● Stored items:
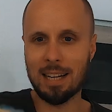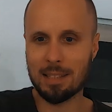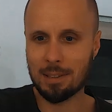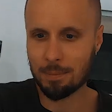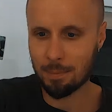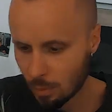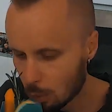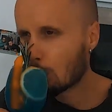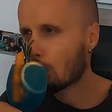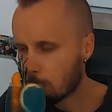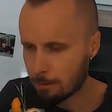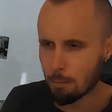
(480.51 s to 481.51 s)
guys.
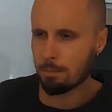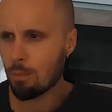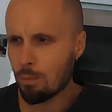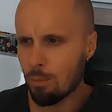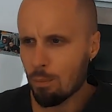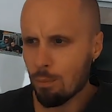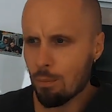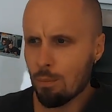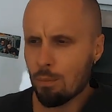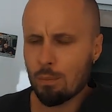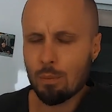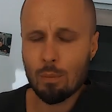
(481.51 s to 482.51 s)

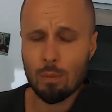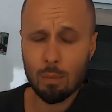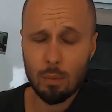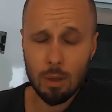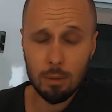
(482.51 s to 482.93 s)
Mmm,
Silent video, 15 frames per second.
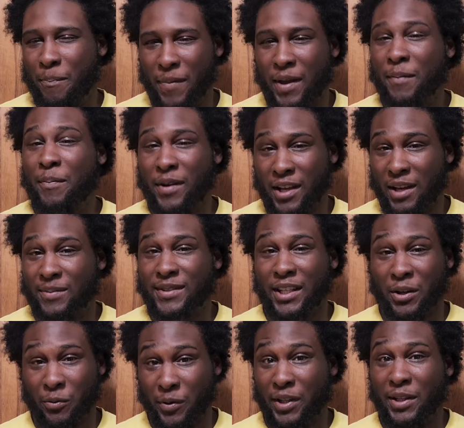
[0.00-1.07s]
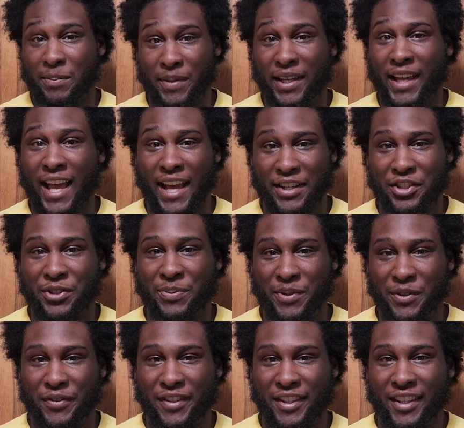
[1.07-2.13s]
becomes like a really big action
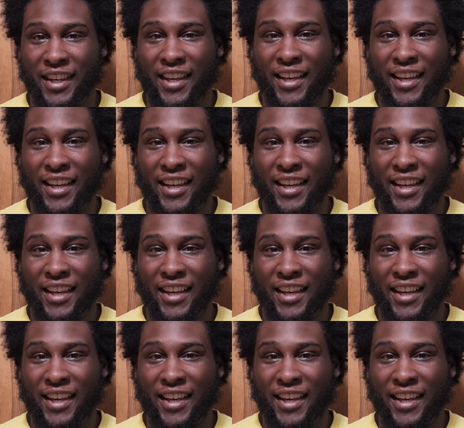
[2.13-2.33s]
movie.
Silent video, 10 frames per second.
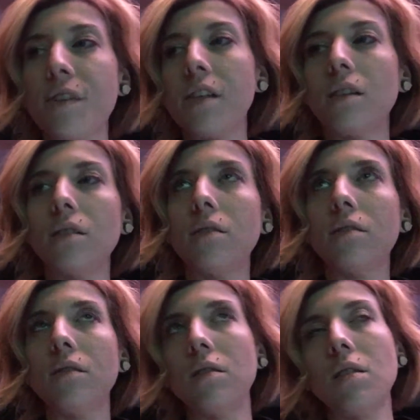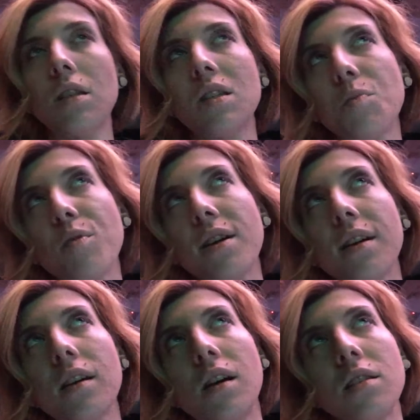it. It's like a
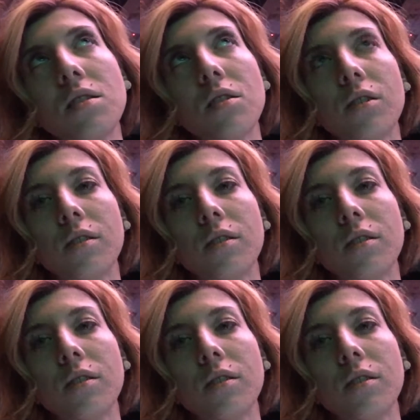spring concert.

● EXERCISE OBJECTIVE: Only the lines from the line with "[0.00-1.07s]" through the end of the records belong in your copy. Repeat them exactly, without pictures.

● COMPLETED TASK:
[0.00-1.07s]
[1.07-2.13s]
becomes like a really big action
[2.13-2.33s]
movie.
Silent video, 10 frames per second.
it. It's like a
spring concert.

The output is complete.